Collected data
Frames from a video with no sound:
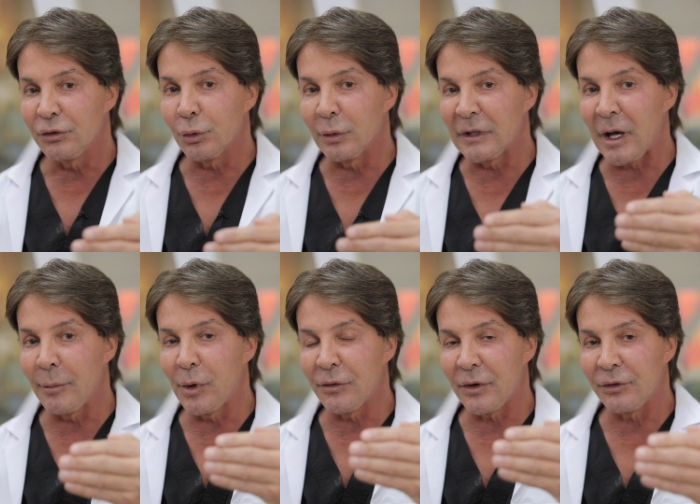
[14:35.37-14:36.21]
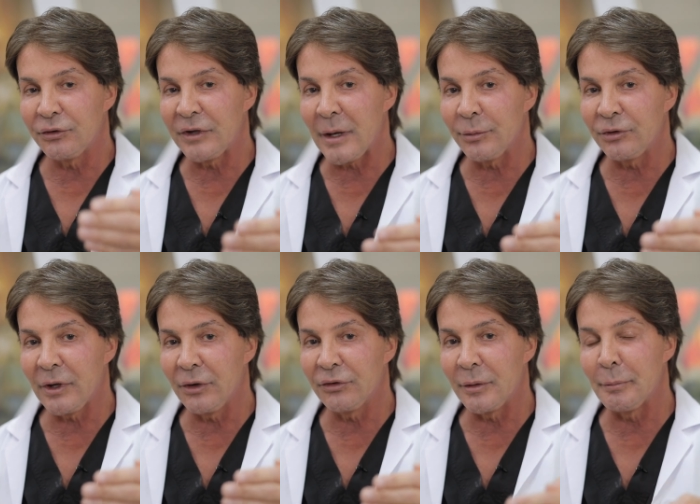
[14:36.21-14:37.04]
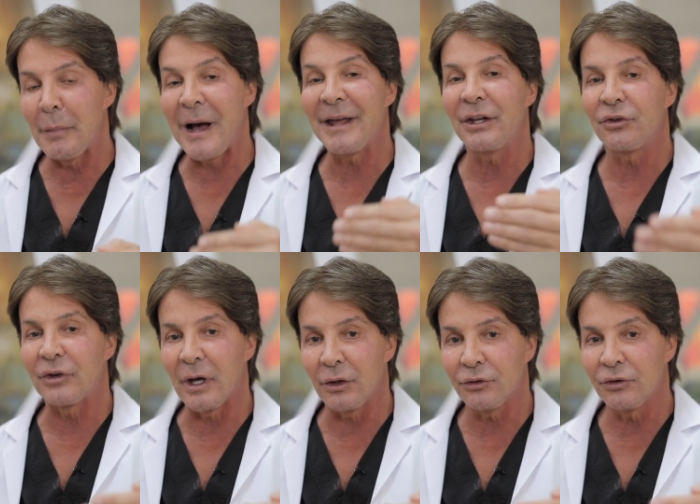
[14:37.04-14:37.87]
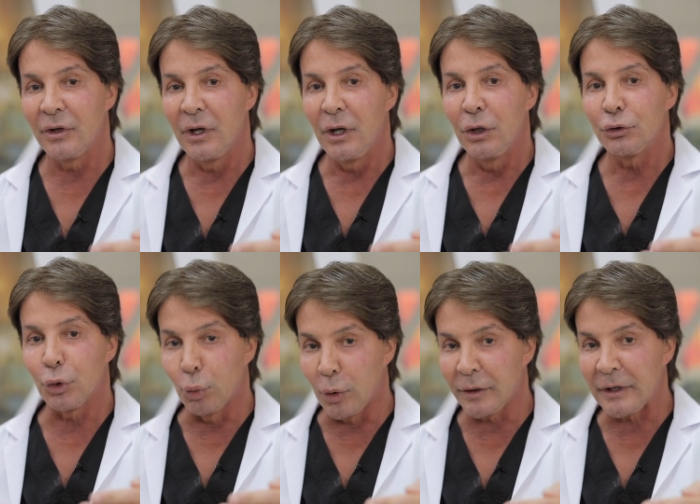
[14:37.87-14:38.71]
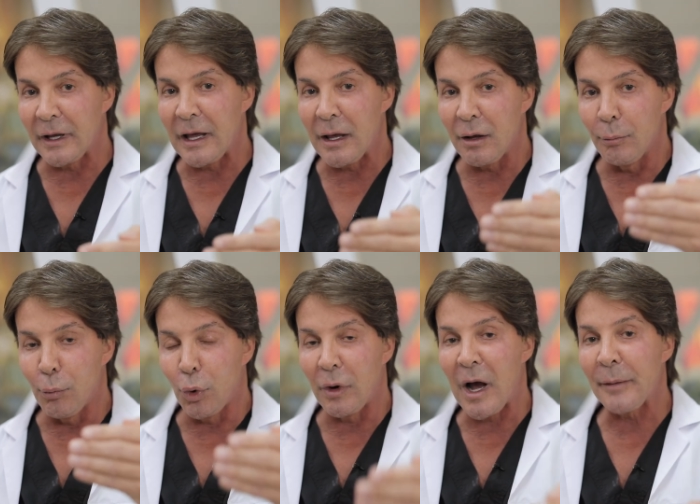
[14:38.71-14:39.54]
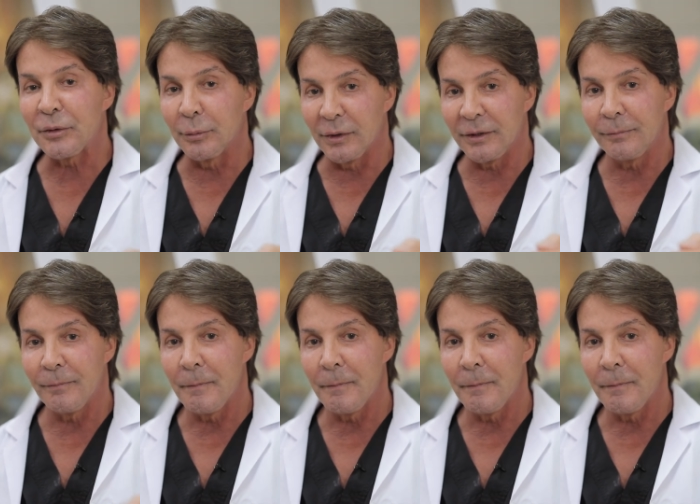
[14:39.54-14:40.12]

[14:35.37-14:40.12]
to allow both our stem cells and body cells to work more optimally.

==

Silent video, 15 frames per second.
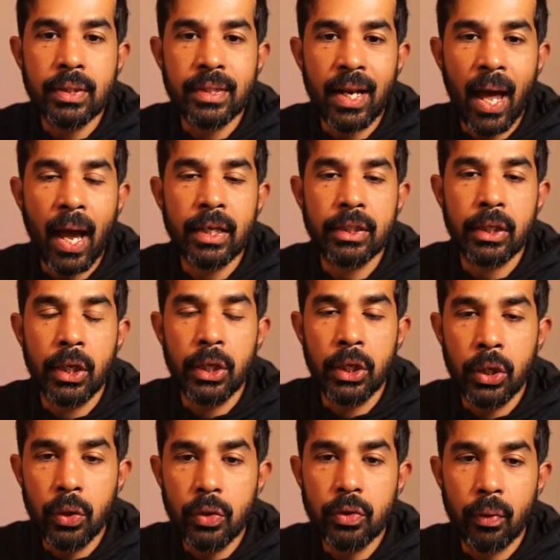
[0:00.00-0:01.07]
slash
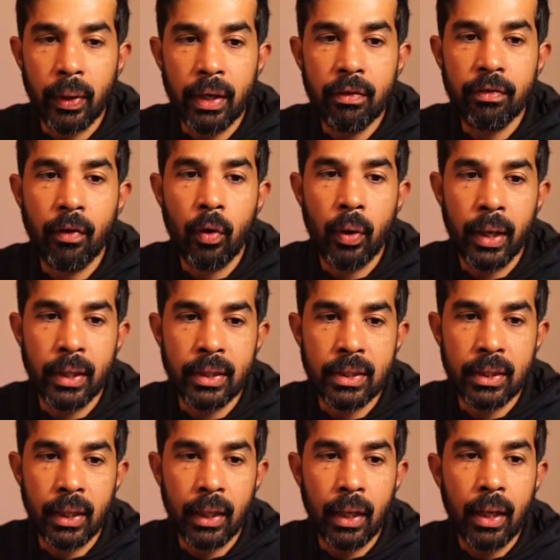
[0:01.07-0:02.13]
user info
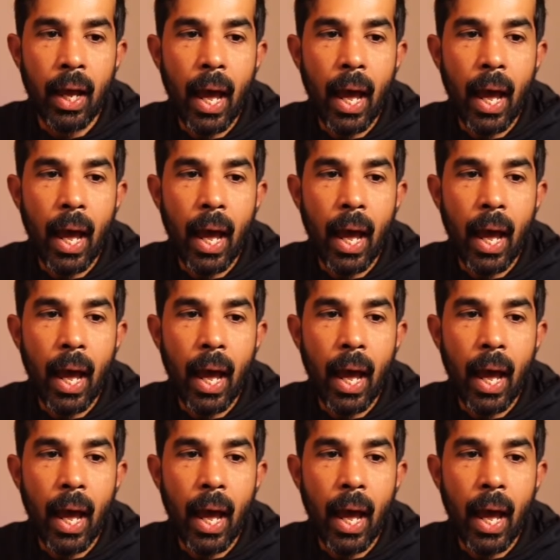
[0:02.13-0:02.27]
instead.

The problem
The lines you need are those with the word "video"; list them from the entries.

Final answer
Frames from a video with no sound:
Silent video, 15 frames per second.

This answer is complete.